# Finally revealed. My FH project.



## freakgasolinefightaccident (Jan 3, 2005)

Well, a few months back when I was still working at the lps, I set up a small 21g tank with the intention of getting the 1st picks on our new shipment of baby FHs. I got three, this is the one i'm keeping. He is living right now with my large oscar in my 90g. People of pfury, I present to you, Kano!

Kano the flowerhorn
View attachment 125245


----------



## AKSkirmish (Jun 24, 2005)

Nice FH-Should turn out to be beauty from the looks of it!!!!!


----------



## freakgasolinefightaccident (Jan 3, 2005)

AKSkirmish said:


> Nice FH-Should turn out to be beauty from the looks of it!!!!!


Thanks AK, i'm really excited to see how he's gonna progess. He's been putting on tons of weight so it won't be long until I can post a monster update.


----------



## hieuey (Jun 9, 2006)

NICE FH & setup. The water is so clear and the plants. It looks like your FH is swimming in mid-air instead of being trap inside a tank.

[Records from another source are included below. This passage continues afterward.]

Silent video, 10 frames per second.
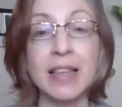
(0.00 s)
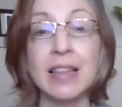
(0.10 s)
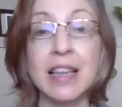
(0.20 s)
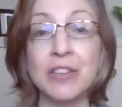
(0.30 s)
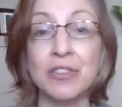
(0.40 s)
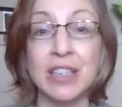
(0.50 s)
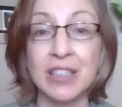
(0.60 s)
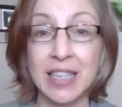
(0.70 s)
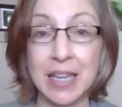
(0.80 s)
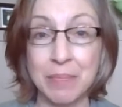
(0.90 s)
thing that you need
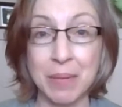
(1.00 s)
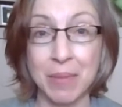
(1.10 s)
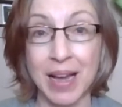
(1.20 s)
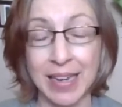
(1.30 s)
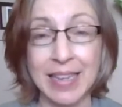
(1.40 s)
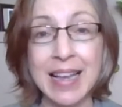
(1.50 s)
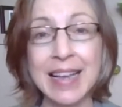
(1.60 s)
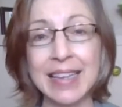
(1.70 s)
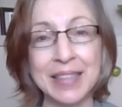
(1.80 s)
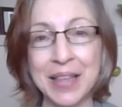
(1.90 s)
to keep in mind
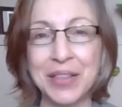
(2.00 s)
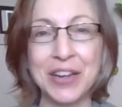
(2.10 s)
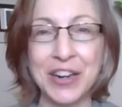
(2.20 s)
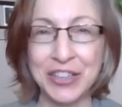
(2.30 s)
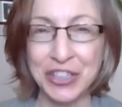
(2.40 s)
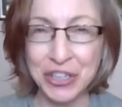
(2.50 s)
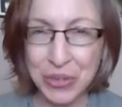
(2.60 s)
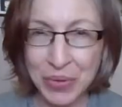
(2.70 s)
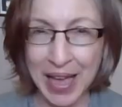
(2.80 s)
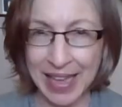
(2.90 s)
is that there are
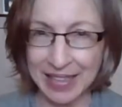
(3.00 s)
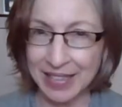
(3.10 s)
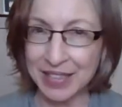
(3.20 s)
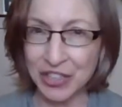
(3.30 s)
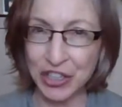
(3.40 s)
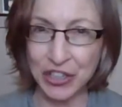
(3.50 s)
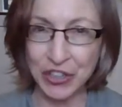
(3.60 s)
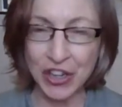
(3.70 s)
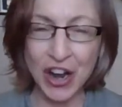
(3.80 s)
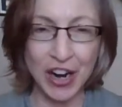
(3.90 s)
two ends to your
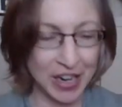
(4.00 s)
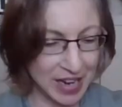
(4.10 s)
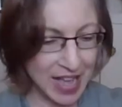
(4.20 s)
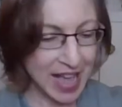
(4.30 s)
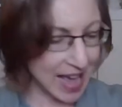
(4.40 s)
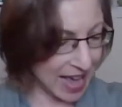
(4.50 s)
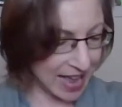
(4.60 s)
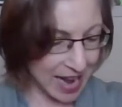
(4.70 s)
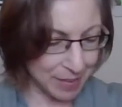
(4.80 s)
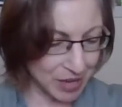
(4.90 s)
yarn,
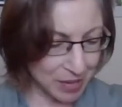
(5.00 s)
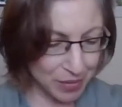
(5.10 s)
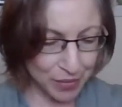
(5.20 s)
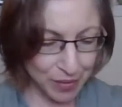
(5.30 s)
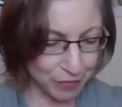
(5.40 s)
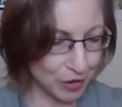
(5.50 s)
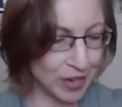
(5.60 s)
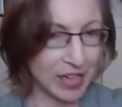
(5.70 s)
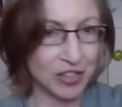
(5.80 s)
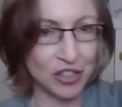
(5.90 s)
and I'm going to be
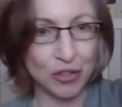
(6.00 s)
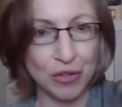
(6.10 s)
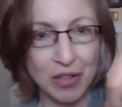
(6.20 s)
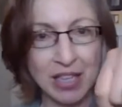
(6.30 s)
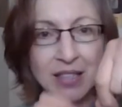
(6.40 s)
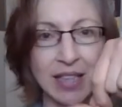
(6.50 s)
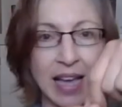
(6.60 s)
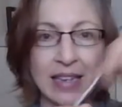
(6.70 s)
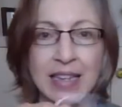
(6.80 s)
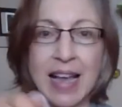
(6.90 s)
referring to this
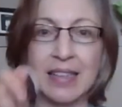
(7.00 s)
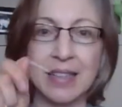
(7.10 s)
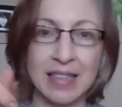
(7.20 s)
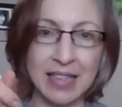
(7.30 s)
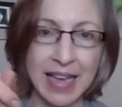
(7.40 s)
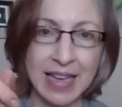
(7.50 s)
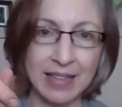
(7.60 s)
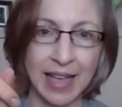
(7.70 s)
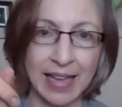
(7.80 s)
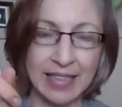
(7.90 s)
end as the
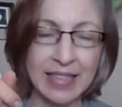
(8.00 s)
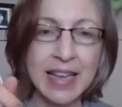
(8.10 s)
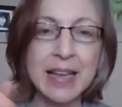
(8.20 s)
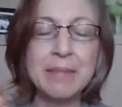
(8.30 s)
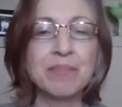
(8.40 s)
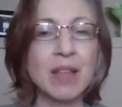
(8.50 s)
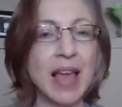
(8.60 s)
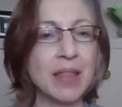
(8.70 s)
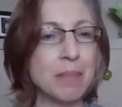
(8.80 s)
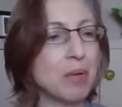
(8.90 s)
tail end,
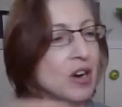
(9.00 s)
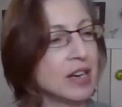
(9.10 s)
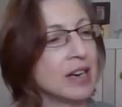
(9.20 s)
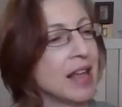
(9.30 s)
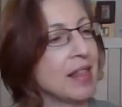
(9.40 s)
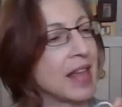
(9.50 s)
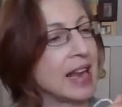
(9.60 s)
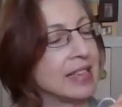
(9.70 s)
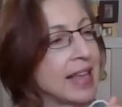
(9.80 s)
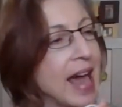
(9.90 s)
and the part
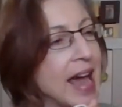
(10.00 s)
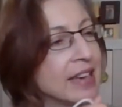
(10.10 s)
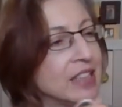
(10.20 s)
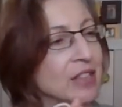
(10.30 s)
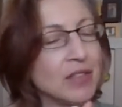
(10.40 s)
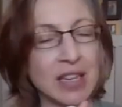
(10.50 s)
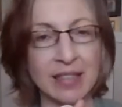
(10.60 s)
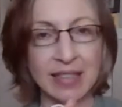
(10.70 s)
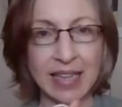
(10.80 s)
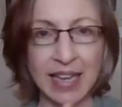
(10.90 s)
that is active, that
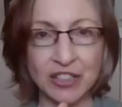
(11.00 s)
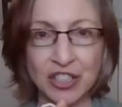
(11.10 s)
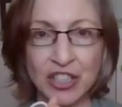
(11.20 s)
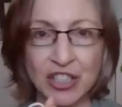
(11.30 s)
is attached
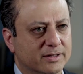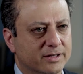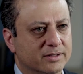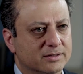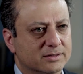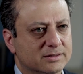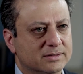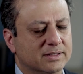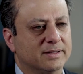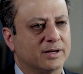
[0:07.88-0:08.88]
clear
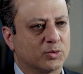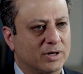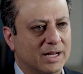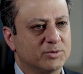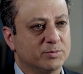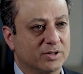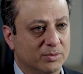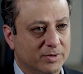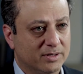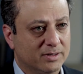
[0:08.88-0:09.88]
that a crime has been
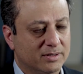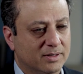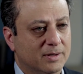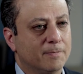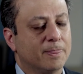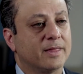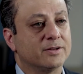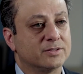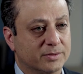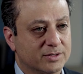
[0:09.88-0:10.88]
committed, that
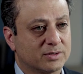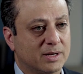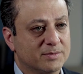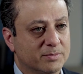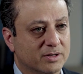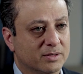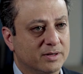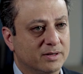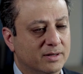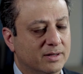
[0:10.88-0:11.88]
a serious crime has been
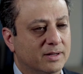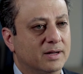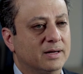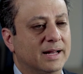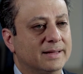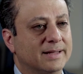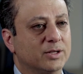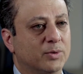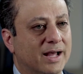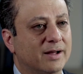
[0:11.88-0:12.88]
committed, and that
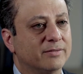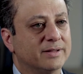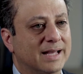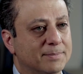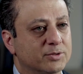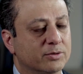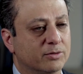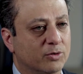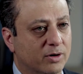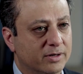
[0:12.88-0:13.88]
you have the absolute
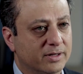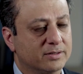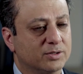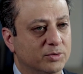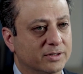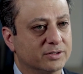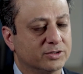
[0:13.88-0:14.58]
authority to bring the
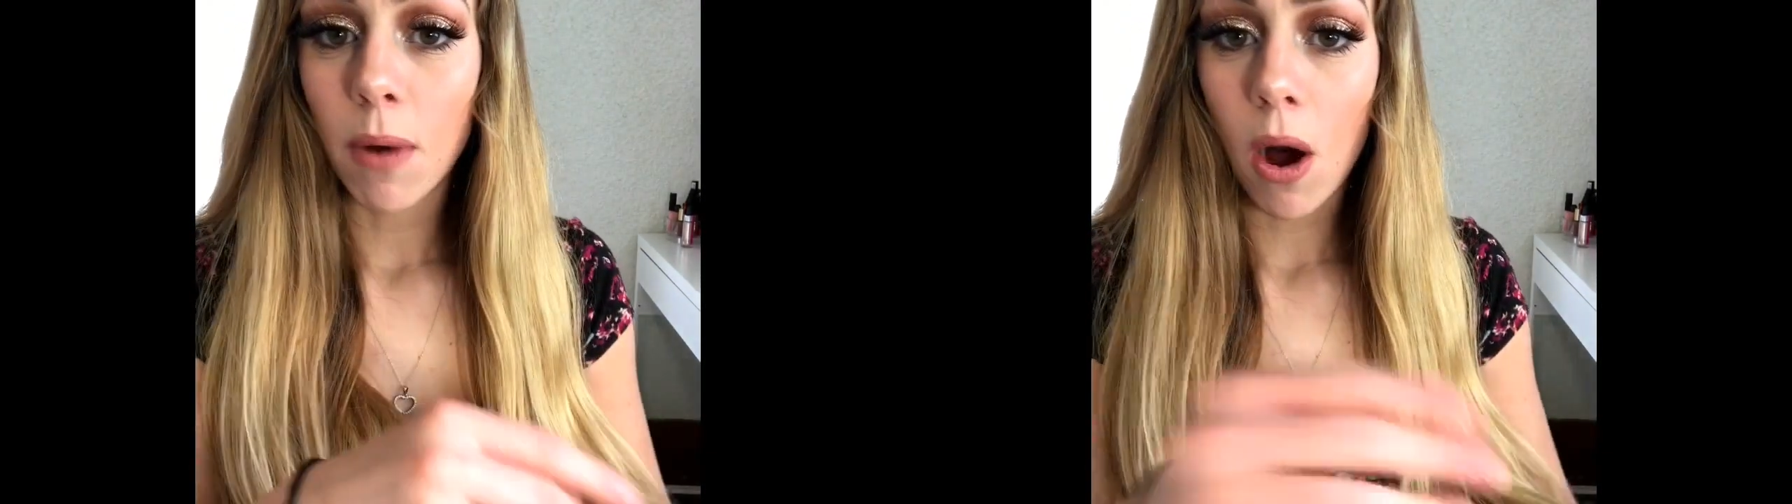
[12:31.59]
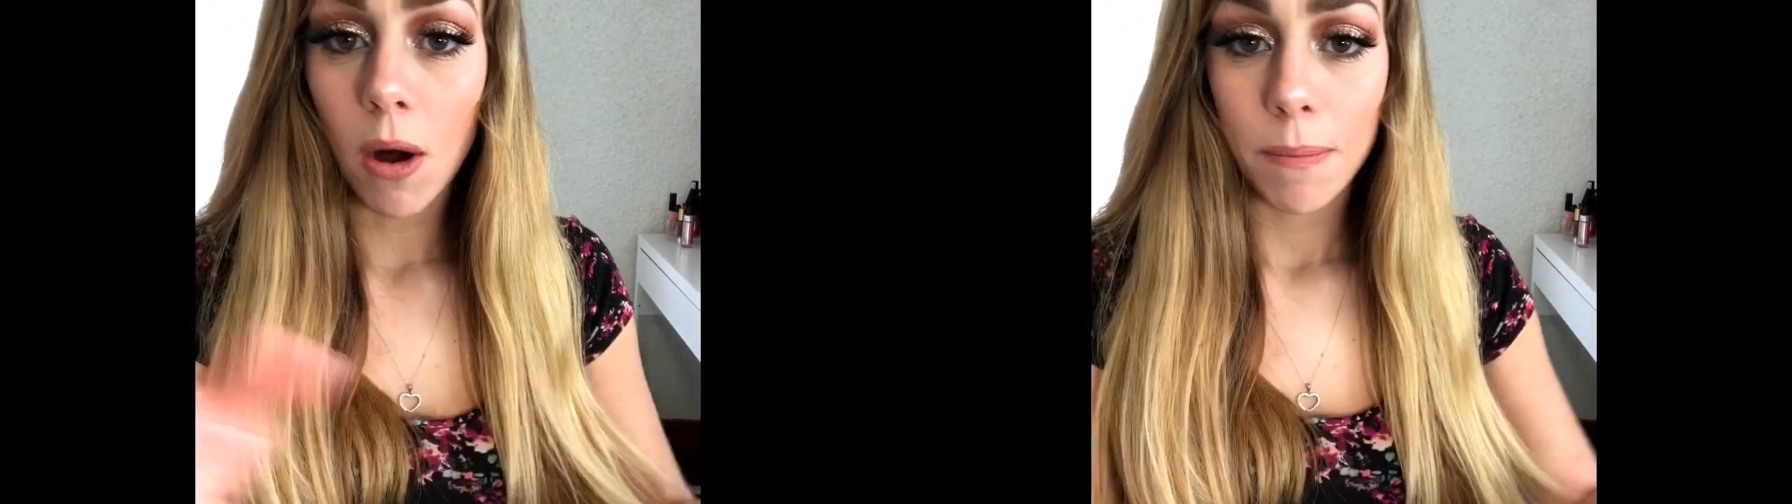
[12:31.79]

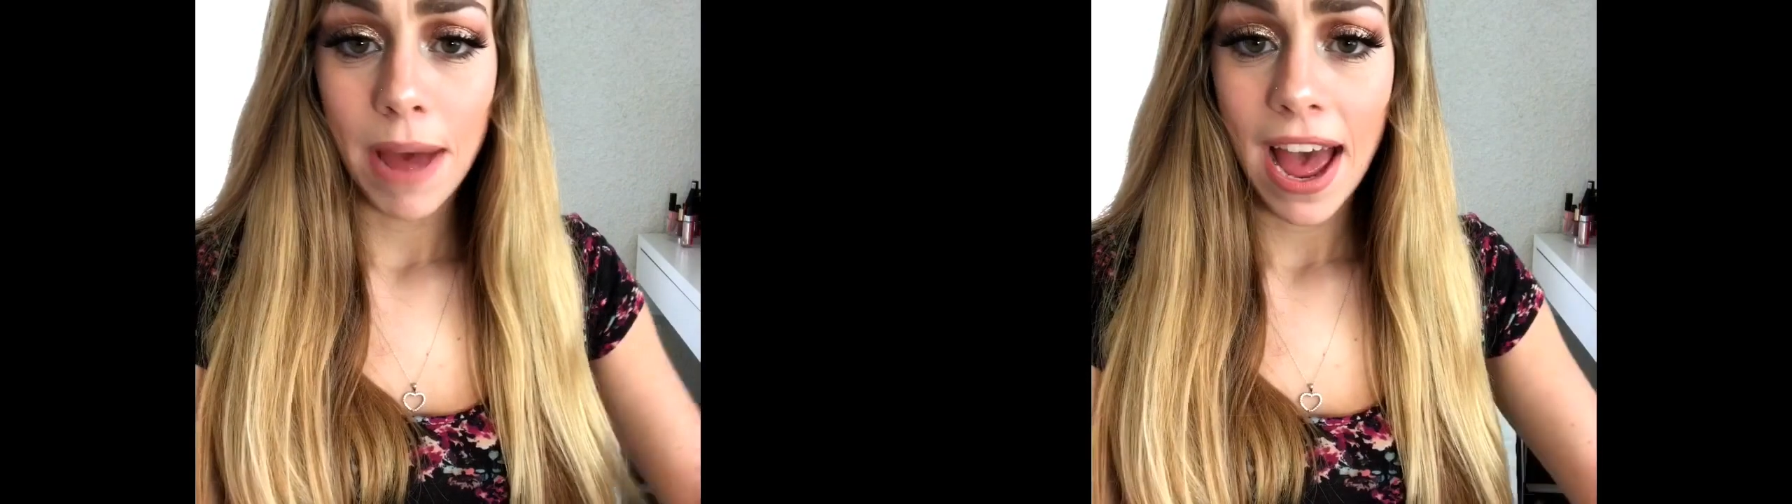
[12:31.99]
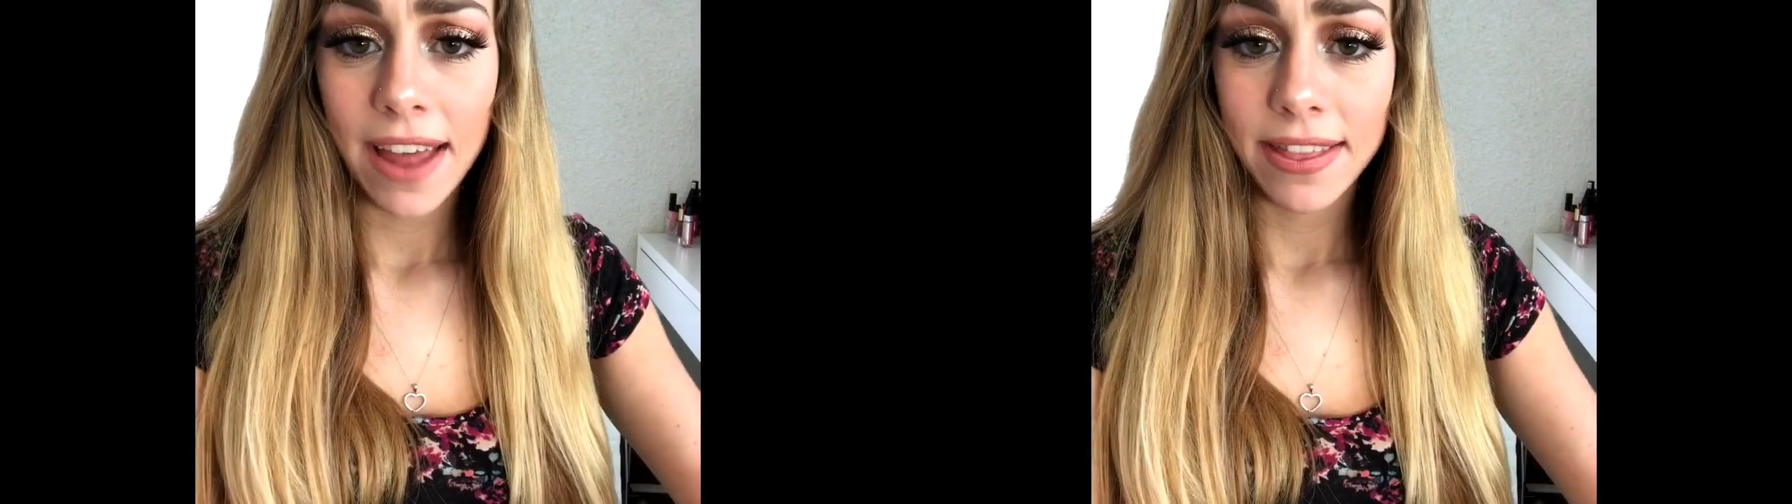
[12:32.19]
ball
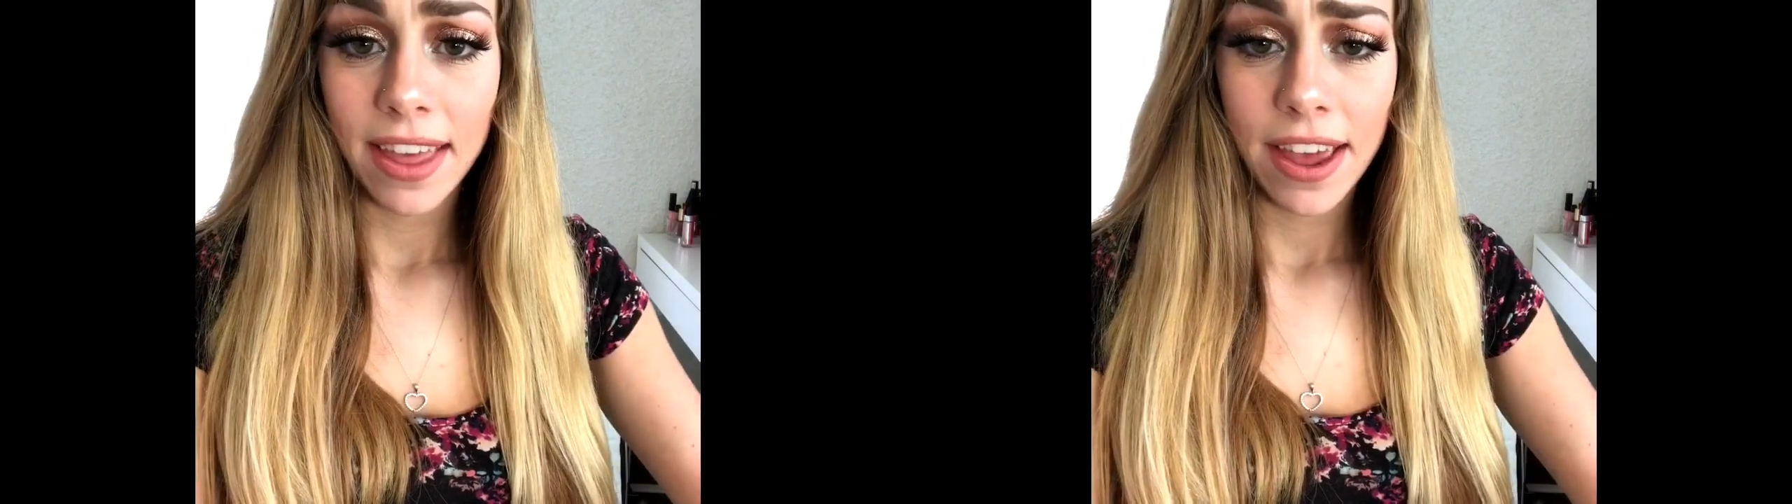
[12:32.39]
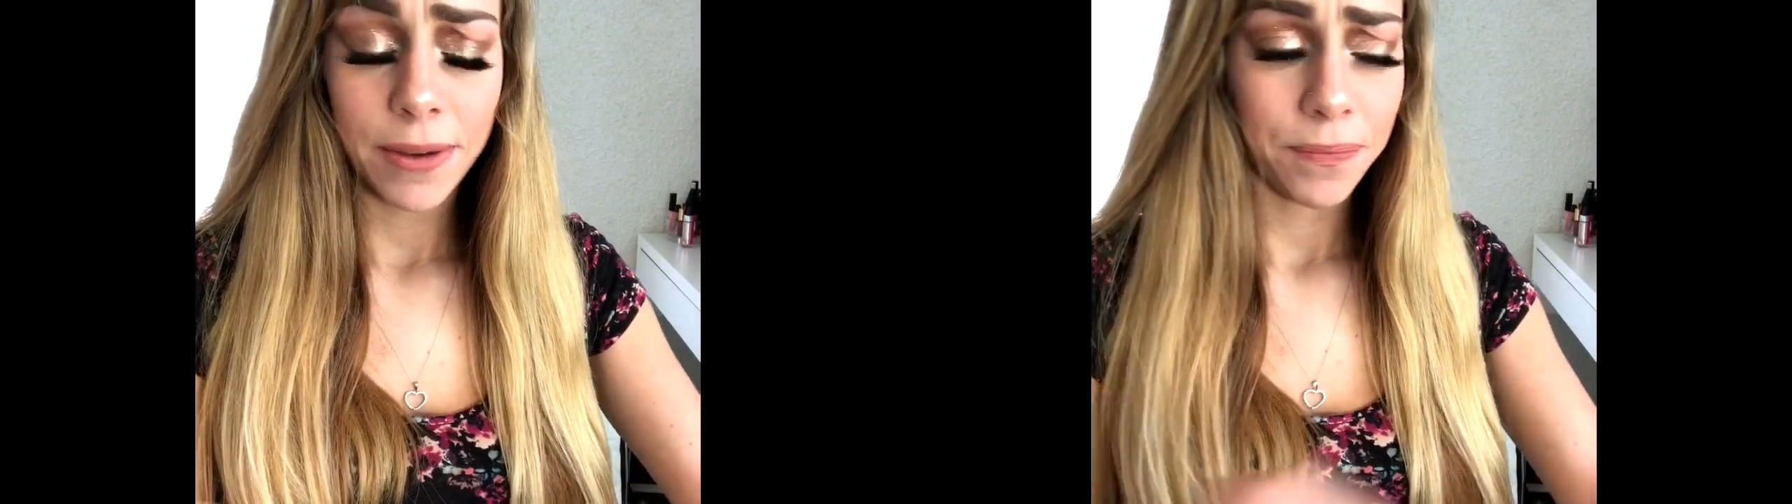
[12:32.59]
pad
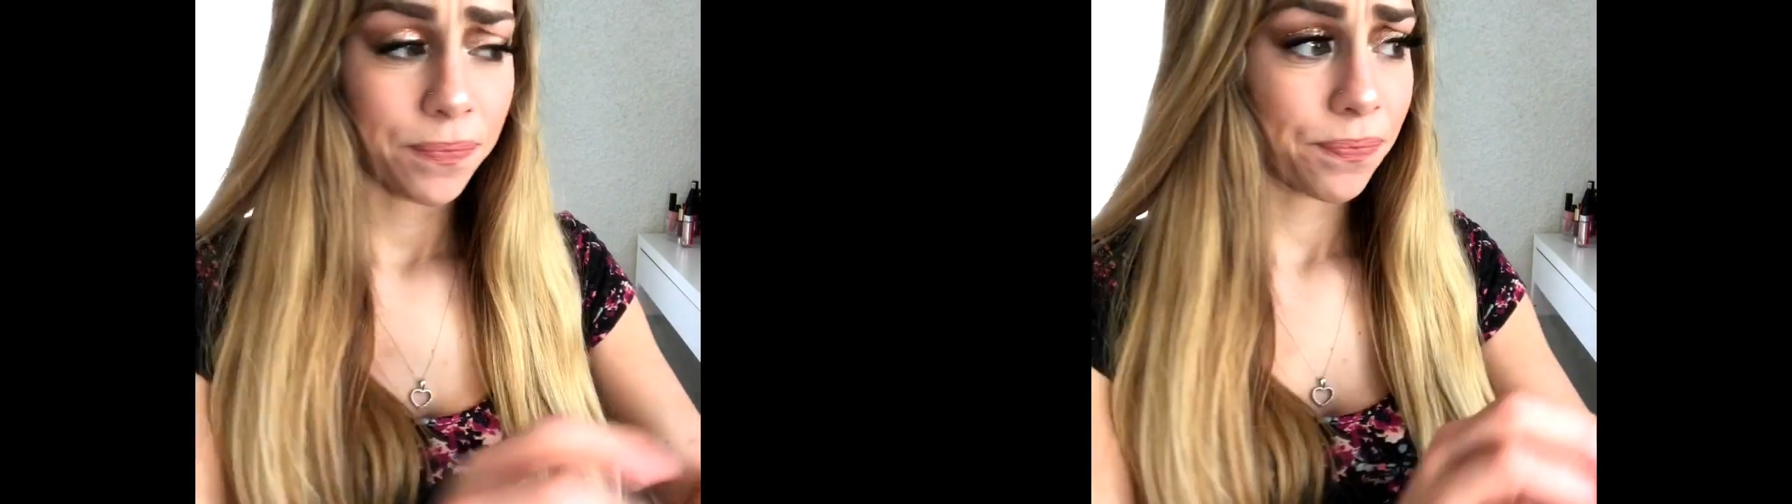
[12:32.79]
thing,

So do the black stripes slowly disappear? I have one just like it that no one wants. Currently, he's about 3" long but only 1/3 of him is read instead of completely red like yours. Would you happen to know the value of your FH in USD?


----------



## black_piranha (Jan 12, 2006)

dude, how big is urs? are u sure that things a baby? if it is, then its got a very nice sign of a kok.


----------



## freakgasolinefightaccident (Jan 3, 2005)

hieuey said:


> dude, how big is urs? are u sure that things a baby? if it is, then its got a very nice sign of a kok.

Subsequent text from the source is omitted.